Door Ulrik van Tongeren
La chimera is een uiterst bezienswaardig spektakel over een bende grafrovers in Toscane.
De Italiaanse regisseuse Alice Rohrwacher heeft haar vierde speelfilm La chimera gemaakt en doet dat alweer in een magisch-realistische stijl, met een snuifje sociaalrealisme. De film spiegelt zich aan Rohrwacher’s Le meraviglie (2014), beide met excentrieke personages die in een gesloten gemeenschap leven, op het platteland met een imkerfamilie. La Chimera speelt aan zee. Beide films refereren aan het Etruskische verleden van 2000 jaar geleden. De botsing tussen traditie en moderniteit kenmerkt al haar films. Dan is er ook nog het bovennatuurlijke element wat haar werk bijzonder maakt.

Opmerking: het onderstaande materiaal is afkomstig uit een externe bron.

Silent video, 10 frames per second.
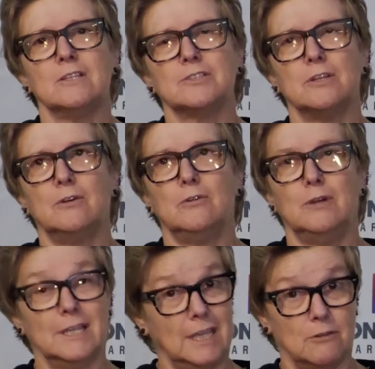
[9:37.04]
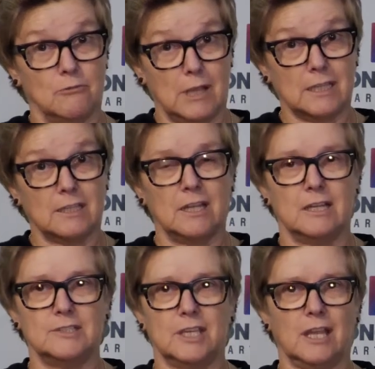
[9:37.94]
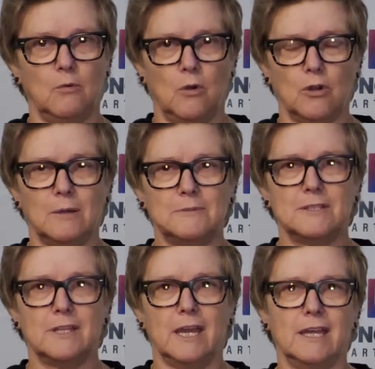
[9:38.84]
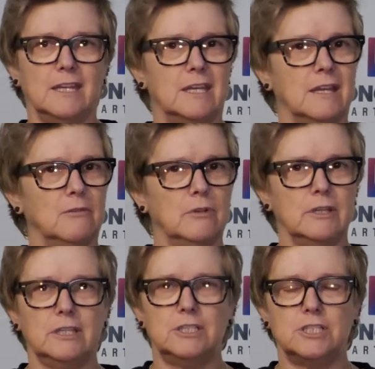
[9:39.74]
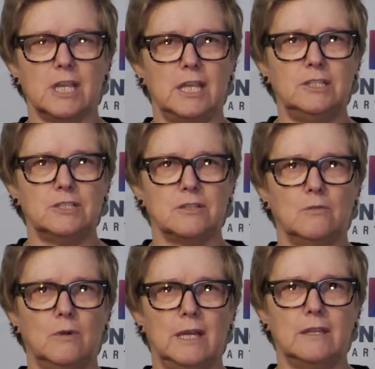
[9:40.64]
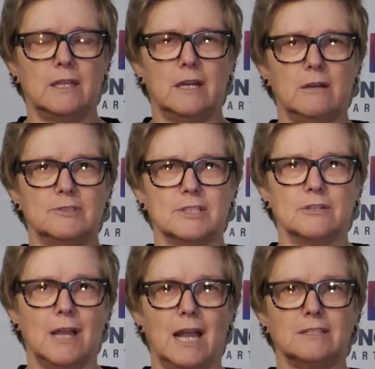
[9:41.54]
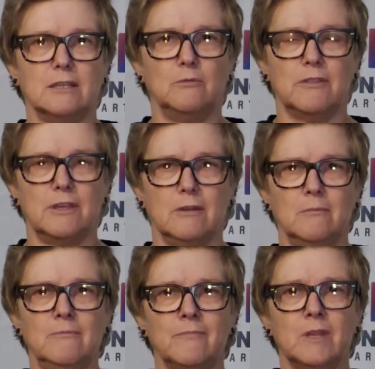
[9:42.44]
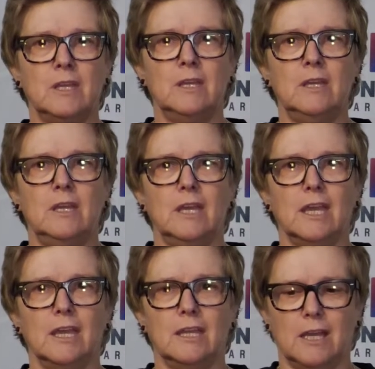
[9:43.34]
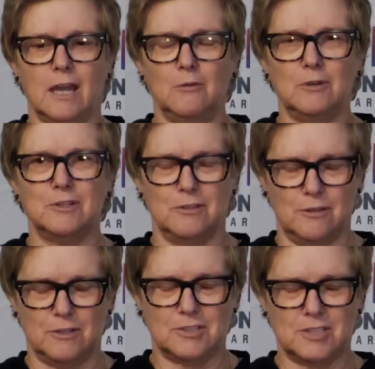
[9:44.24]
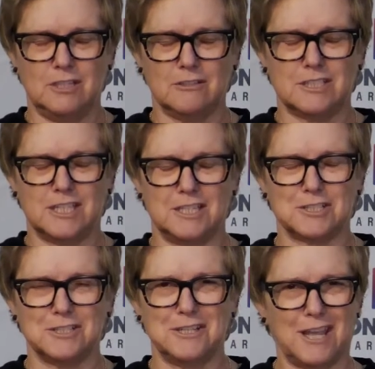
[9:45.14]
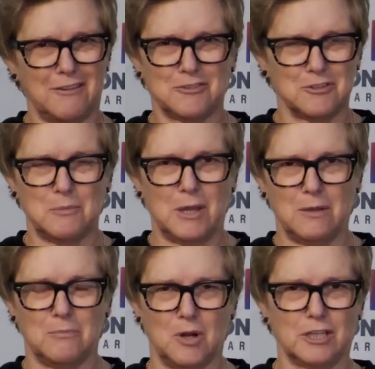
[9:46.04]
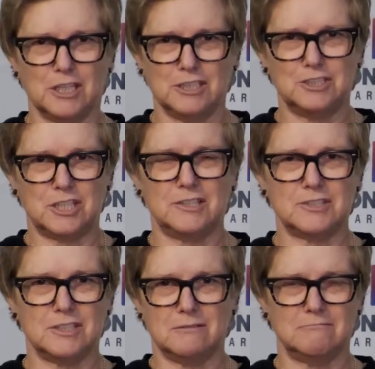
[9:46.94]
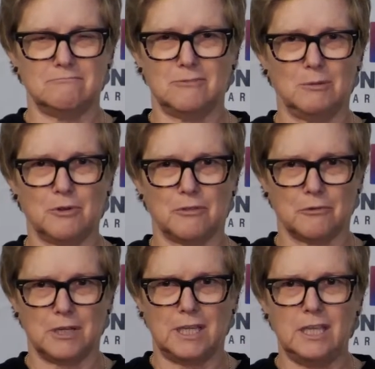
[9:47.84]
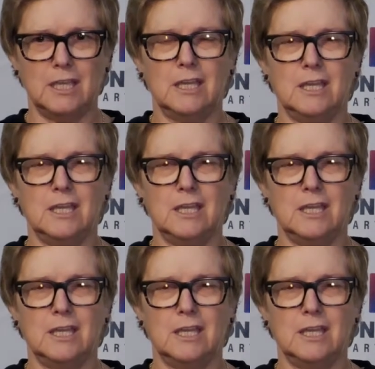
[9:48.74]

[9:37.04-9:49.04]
So again, recognizing, I woke up to that and I really changed the way that I was interacting with him. And I would notice the irritation after about barking and chasing number 3.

De film gesitueerd in begin jaren ’80 van de vorige eeuw, gaat over de Engelsman Arthur (Josh O’Connor) die uit de gevangenis is ontslagen en zich aansluit bij zijn oude grafroversbende. Tombaroli worden de dieven genoemd. Arthur gebruikt een wichelroede om de Etruskische schatten uit het verre verleden te vinden. Deze Arthur is een dromerig, mysterieus personage die bovendien obsessief bezig is met zijn verloren liefde Beniamina. Flora (mooie rol van Isabella Rossellini), de moeder van Beniamina, geeft Arthur tijdelijk onderdak in een huis vol jonge vrouwen.

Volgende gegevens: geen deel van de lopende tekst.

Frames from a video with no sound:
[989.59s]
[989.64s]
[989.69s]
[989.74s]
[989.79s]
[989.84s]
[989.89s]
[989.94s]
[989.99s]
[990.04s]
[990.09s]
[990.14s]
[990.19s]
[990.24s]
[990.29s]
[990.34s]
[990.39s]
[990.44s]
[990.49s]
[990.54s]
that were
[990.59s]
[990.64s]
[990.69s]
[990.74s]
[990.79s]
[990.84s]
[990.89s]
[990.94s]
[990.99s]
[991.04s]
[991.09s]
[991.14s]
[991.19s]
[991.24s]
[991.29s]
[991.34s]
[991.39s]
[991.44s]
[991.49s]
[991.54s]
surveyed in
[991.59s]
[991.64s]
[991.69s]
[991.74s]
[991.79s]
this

La chimera heeft geen rechtlijnig verhaal, stuift alle kanten op, slaat zijpaden in en is verrukkelijk tegendraads en origineel. Oogt chaotisch en toch is de film een organisch geheel geworden. Het dromerige, bijna landerige tempo van het eerste deel van de film heeft een functie. We leren de excentrieke personages (enigszins) kennen en er wordt het grondwerk gelegd voor het bijna thrillerachtige tweede deel van La chimera. Er zitten altijd carnavaleske momenten in de films van Rohrwacher, met theater, optochten en optredens. Dat spektakel roept herinneringen op aan de films van Federico Fellini. Ook refereert de film aan de zwijgende film. De film is in 16 mm, 35 mm en 16 super geschoten. Dat zorgt voor springerigheid en onvoorspelbaarheid.

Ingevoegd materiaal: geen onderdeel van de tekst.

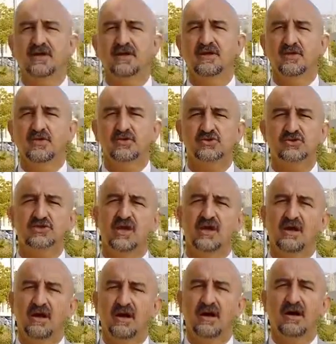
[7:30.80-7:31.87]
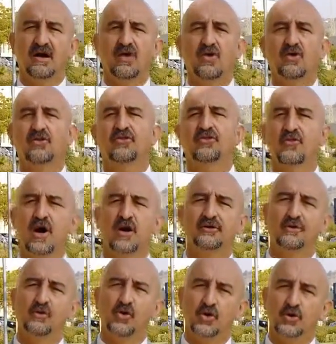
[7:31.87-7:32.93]
use all throughout
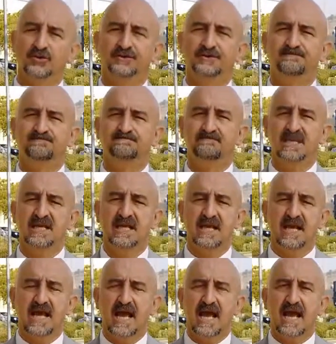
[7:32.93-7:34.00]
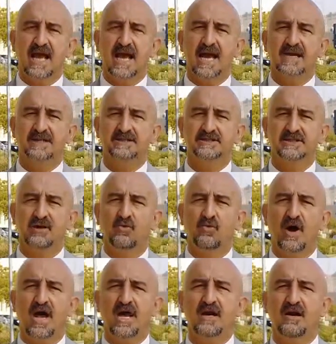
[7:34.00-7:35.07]
the world. And
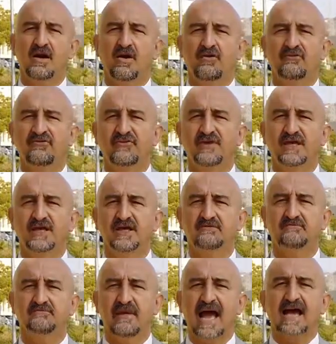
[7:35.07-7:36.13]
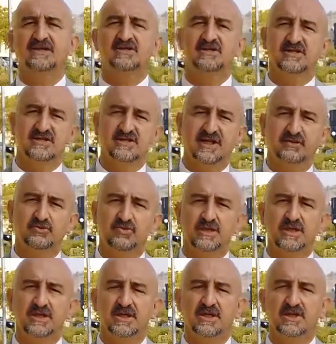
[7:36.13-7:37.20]
one of the axes that
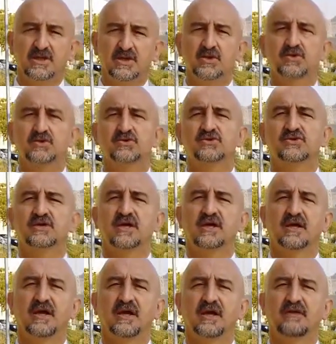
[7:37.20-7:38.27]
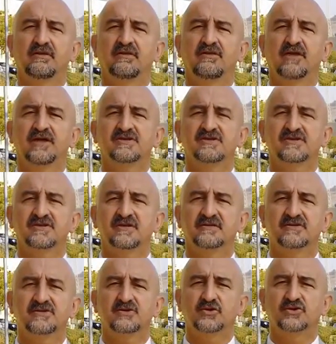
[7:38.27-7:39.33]
we use in this
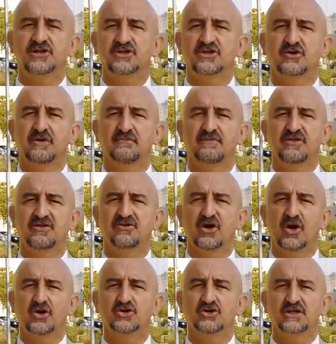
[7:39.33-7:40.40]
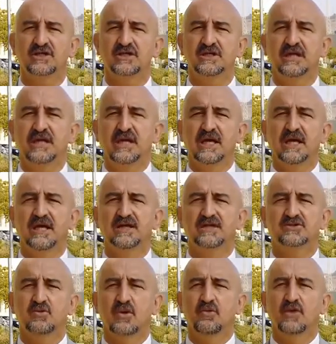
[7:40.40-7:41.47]
Strategigram methodology
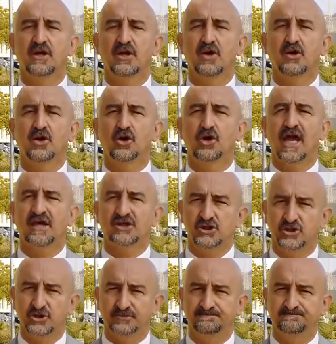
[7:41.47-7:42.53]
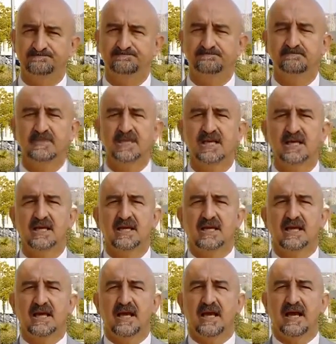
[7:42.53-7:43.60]
is what we call location.
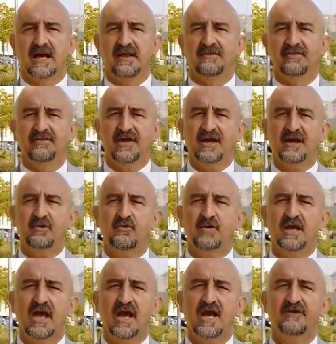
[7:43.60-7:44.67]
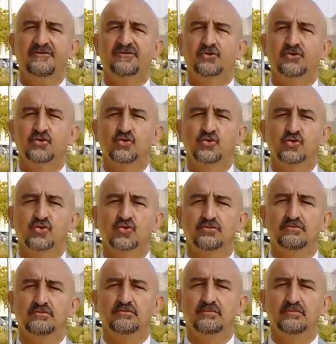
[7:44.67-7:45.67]
And there we have to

Eigenlijk is Rohrwacher een tovenares, ze heeft wel hulp gehad van de geniale cameravrouw Hélène Louvart. Josh O’Conner speelt zijn rol van Arthur subliem. Er zit ook nog kritiek op de archeologie in de film verborgen, deze wetenschap zou de illegale handel in kunstvoorwerpen faciliteren. Maar waar Rohrwacher écht in uitblinkt is in het tonen van mysterieuze werelden uit heden en verleden. In La chimera zijn het de Etrusken, de mysterieuze beeldwerken, de enige overblijfselen van deze verdwenen cultuur. In Le meraviglie wordt de geheimzinnige wereld van bijen bijna terloops belicht. Rohrwacher is intussen zelf bijna een mythe geworden, met haar Duitse wortels en de imkerfamilie waarin ze opgroeide.
La chimera (September Film Distribution) nu in de bioscopen.